Range to copy from the entries below: the line containing "[00:00:04.88]" through the line containing "[00:00:05.83]", inclusive. Retype only those lines, exactly, without any images.

→ Saved entries

********************

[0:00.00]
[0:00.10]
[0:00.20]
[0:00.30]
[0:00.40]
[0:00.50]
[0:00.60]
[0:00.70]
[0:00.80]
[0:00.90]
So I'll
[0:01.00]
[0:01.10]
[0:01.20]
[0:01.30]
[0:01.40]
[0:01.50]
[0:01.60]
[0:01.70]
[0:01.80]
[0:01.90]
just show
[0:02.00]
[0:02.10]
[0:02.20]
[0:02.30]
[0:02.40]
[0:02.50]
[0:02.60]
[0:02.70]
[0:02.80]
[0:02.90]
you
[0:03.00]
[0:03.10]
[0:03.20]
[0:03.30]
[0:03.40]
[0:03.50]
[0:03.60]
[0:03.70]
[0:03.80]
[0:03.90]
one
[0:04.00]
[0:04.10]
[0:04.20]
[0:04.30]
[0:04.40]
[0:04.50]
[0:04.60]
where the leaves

********************

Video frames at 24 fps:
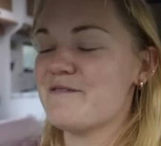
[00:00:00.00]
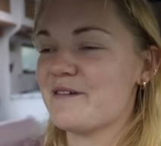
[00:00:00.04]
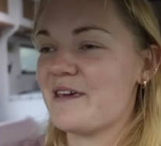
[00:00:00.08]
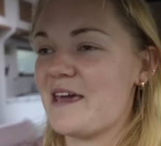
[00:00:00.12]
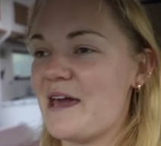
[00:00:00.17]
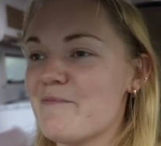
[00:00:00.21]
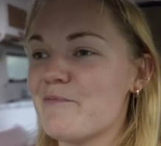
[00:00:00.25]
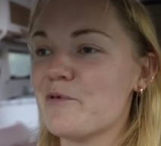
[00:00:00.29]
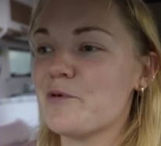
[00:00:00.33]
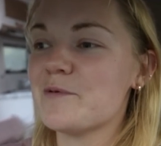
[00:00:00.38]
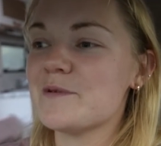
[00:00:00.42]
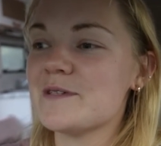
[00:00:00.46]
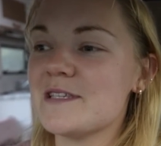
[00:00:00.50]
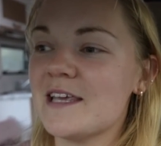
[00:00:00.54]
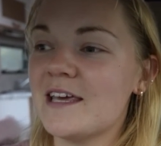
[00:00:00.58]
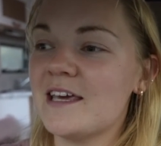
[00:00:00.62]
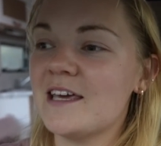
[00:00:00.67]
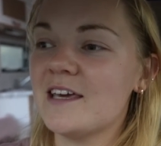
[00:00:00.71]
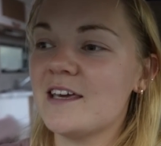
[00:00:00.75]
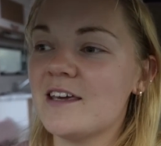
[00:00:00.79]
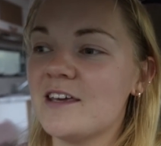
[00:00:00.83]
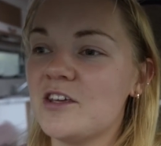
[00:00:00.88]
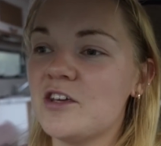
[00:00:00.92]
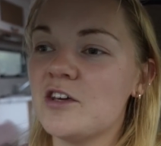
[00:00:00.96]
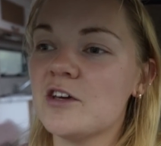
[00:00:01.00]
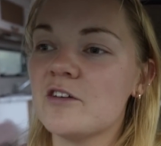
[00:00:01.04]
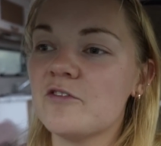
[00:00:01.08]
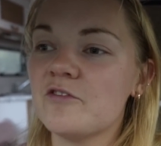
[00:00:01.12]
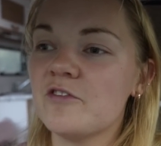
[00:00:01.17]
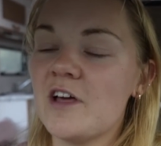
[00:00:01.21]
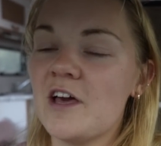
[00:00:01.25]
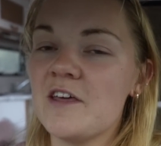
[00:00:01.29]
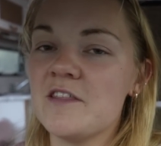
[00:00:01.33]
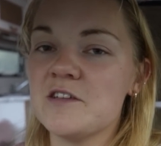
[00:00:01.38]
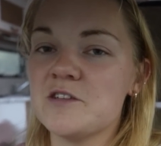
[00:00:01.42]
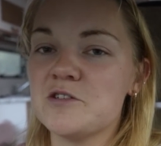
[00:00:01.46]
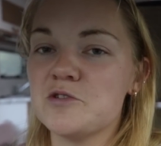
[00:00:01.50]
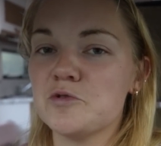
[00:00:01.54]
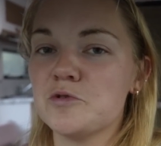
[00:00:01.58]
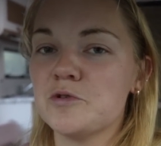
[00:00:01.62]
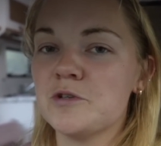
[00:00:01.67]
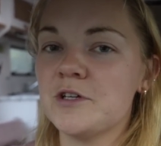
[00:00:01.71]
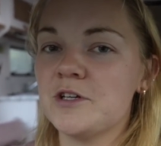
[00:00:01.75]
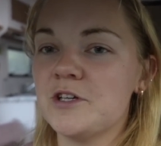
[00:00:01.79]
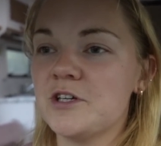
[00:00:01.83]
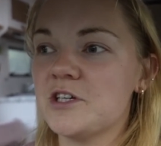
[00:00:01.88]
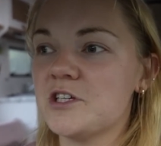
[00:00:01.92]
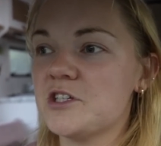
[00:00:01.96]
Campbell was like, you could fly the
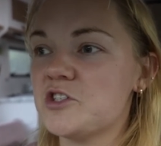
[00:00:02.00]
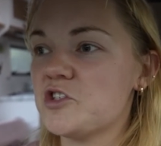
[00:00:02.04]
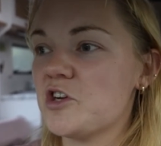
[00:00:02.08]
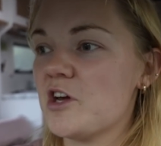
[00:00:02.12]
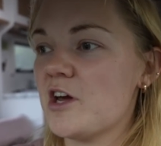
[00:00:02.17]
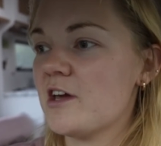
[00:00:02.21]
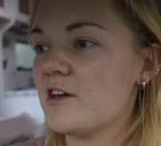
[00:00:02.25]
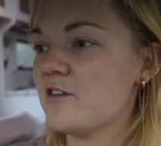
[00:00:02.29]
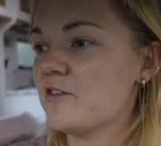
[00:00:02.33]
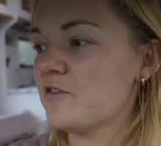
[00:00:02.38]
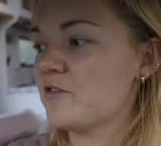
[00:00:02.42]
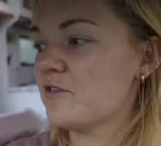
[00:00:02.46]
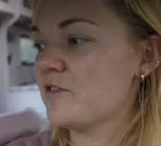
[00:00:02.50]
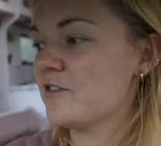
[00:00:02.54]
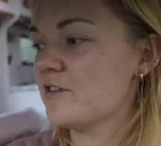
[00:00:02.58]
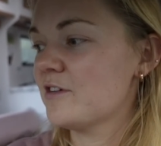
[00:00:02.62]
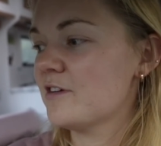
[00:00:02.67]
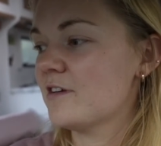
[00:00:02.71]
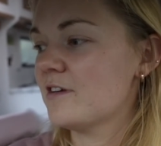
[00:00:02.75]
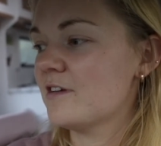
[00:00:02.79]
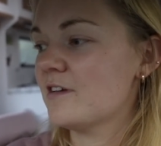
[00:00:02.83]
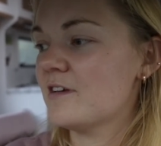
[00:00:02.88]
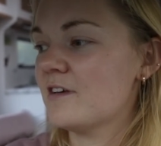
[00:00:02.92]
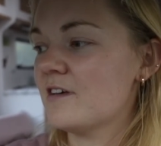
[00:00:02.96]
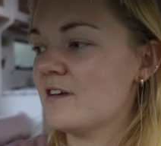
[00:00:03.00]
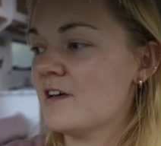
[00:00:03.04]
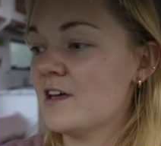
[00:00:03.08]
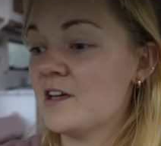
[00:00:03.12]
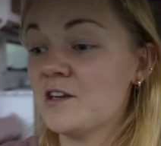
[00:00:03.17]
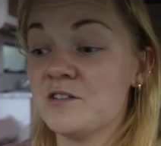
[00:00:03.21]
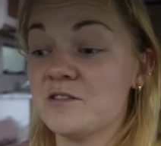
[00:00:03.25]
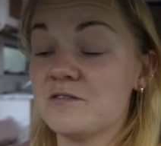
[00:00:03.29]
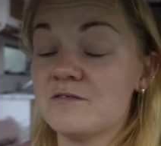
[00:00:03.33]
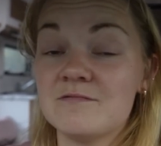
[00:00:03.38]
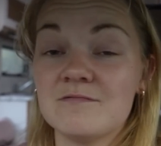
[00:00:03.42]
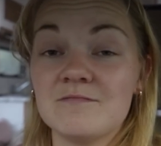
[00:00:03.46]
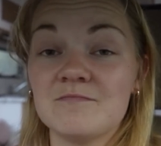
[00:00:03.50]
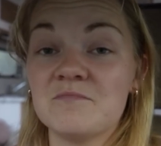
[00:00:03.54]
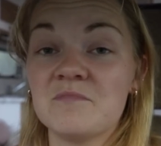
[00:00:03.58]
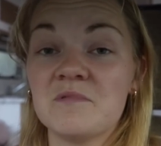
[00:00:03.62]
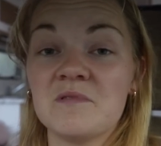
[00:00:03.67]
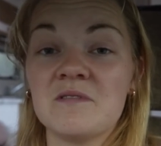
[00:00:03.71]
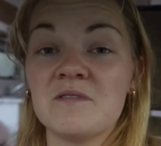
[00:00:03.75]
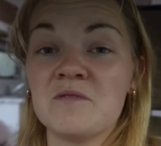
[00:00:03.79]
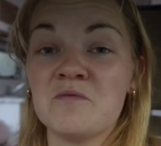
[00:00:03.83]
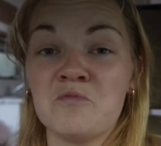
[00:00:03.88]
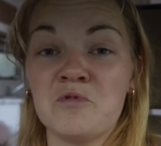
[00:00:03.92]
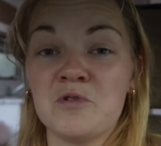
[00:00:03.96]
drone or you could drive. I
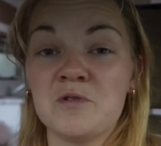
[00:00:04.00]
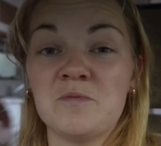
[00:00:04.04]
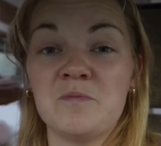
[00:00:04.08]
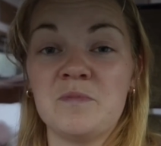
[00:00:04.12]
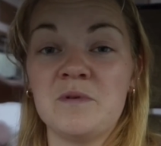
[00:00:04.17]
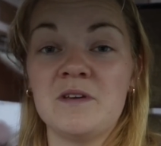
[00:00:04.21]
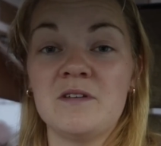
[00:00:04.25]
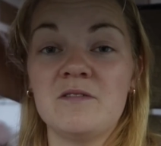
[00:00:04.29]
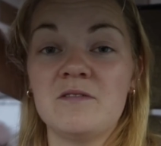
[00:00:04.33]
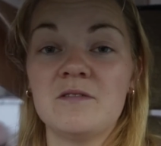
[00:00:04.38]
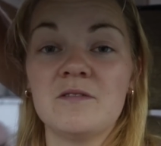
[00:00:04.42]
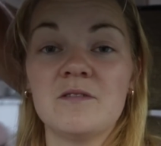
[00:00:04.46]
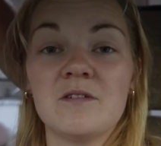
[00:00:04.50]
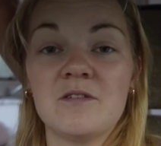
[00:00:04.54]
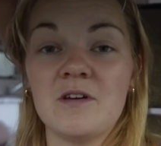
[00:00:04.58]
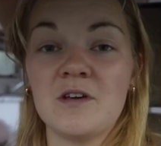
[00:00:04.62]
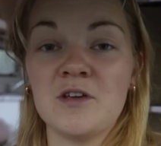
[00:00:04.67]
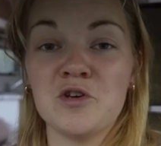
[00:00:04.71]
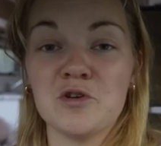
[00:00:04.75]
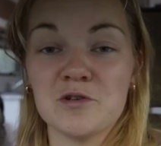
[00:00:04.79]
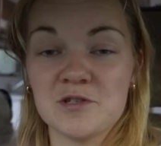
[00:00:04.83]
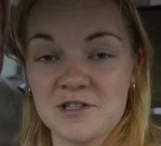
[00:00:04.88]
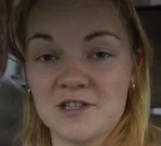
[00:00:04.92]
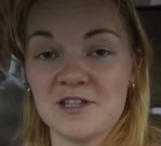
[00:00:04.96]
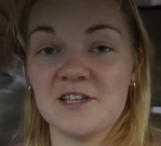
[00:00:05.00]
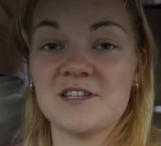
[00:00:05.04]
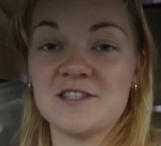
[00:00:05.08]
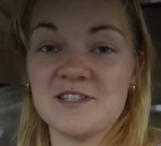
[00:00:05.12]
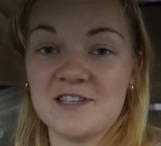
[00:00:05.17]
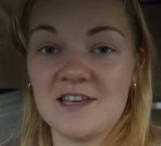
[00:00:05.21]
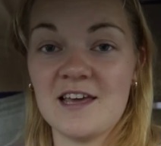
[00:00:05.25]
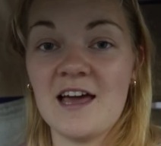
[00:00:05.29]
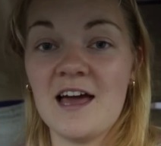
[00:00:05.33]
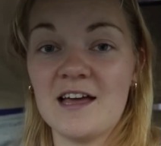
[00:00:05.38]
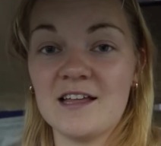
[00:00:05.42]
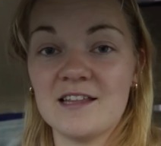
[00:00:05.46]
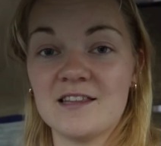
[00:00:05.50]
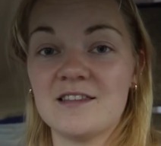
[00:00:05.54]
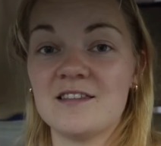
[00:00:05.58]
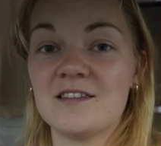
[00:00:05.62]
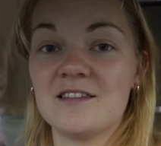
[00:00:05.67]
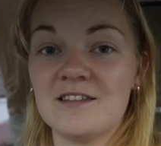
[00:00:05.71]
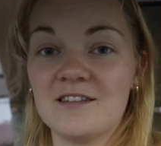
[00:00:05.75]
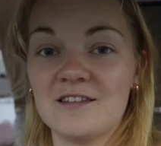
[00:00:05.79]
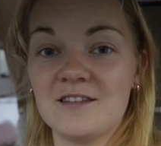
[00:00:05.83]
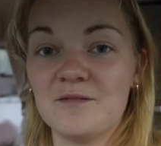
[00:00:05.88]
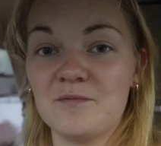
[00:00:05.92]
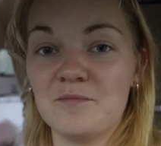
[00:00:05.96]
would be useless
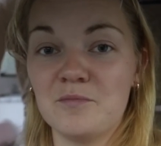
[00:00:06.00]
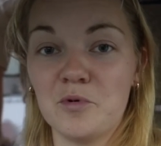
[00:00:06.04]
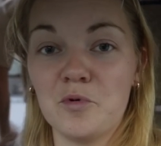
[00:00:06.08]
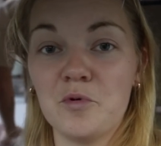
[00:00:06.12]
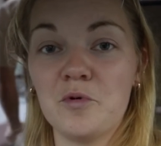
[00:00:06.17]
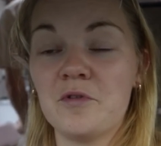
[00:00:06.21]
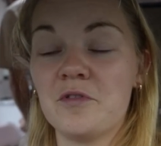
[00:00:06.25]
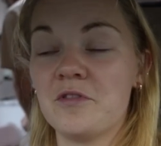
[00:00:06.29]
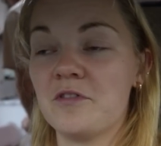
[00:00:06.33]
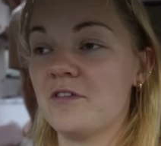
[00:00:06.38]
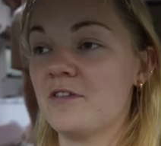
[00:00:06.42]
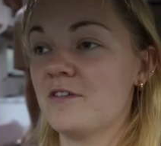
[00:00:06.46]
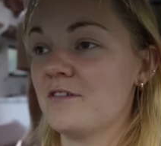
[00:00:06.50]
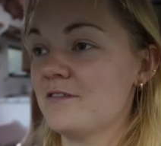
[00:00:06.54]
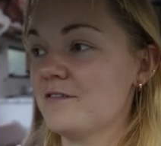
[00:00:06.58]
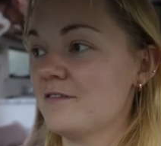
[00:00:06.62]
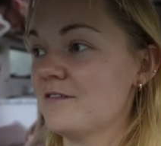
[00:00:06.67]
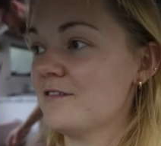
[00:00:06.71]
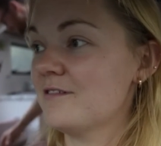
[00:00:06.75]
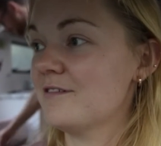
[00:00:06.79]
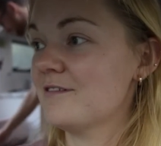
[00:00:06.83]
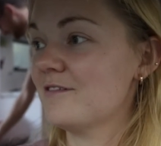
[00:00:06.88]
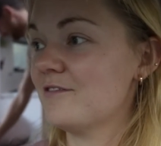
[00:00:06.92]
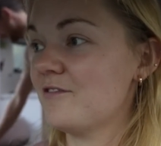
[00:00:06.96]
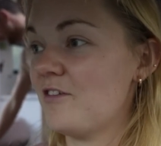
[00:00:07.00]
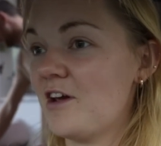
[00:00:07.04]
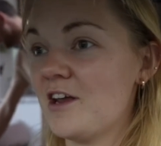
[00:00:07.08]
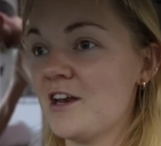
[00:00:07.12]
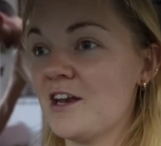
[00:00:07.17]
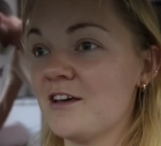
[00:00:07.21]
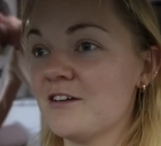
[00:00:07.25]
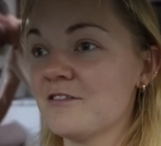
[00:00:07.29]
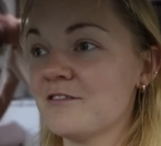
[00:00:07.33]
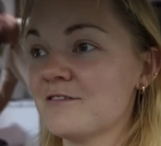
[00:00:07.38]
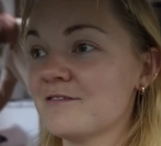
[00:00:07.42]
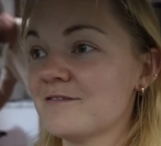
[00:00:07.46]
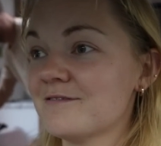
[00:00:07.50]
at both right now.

********************

→ SOLUTION
[00:00:04.88]
[00:00:04.92]
[00:00:04.96]
[00:00:05.00]
[00:00:05.04]
[00:00:05.08]
[00:00:05.12]
[00:00:05.17]
[00:00:05.21]
[00:00:05.25]
[00:00:05.29]
[00:00:05.33]
[00:00:05.38]
[00:00:05.42]
[00:00:05.46]
[00:00:05.50]
[00:00:05.54]
[00:00:05.58]
[00:00:05.62]
[00:00:05.67]
[00:00:05.71]
[00:00:05.75]
[00:00:05.79]
[00:00:05.83]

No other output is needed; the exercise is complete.